-- Extracted data follows --

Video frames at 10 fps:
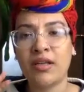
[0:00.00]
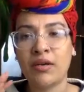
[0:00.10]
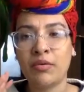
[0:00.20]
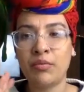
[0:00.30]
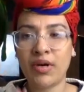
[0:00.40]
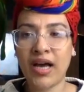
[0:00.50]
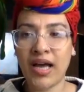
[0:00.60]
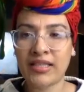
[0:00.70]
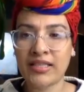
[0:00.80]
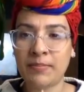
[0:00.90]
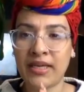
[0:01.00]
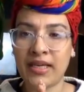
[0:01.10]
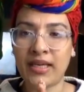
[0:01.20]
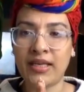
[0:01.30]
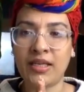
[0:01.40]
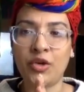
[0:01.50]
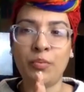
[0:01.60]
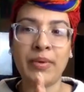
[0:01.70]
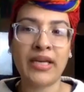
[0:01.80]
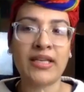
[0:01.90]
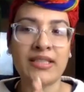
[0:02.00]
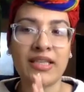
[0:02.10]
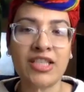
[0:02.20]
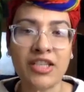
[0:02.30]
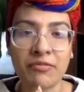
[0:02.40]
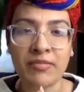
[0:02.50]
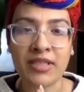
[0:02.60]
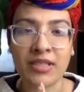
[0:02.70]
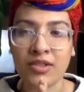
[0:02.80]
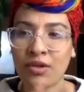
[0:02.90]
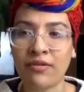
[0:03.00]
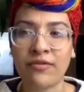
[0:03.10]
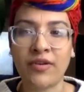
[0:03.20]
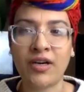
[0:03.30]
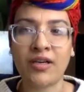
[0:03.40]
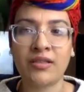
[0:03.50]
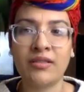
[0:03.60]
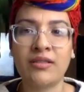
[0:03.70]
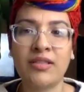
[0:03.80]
What has been your biggest achievement so far to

-- Extracted data concluded --

▶ **Problem to solve**:
The response should reproduce all the material above exactly and leave out its pictures.

▶ **Task answer**:
Video frames at 10 fps:
[0:00.00]
[0:00.10]
[0:00.20]
[0:00.30]
[0:00.40]
[0:00.50]
[0:00.60]
[0:00.70]
[0:00.80]
[0:00.90]
[0:01.00]
[0:01.10]
[0:01.20]
[0:01.30]
[0:01.40]
[0:01.50]
[0:01.60]
[0:01.70]
[0:01.80]
[0:01.90]
[0:02.00]
[0:02.10]
[0:02.20]
[0:02.30]
[0:02.40]
[0:02.50]
[0:02.60]
[0:02.70]
[0:02.80]
[0:02.90]
[0:03.00]
[0:03.10]
[0:03.20]
[0:03.30]
[0:03.40]
[0:03.50]
[0:03.60]
[0:03.70]
[0:03.80]
What has been your biggest achievement so far to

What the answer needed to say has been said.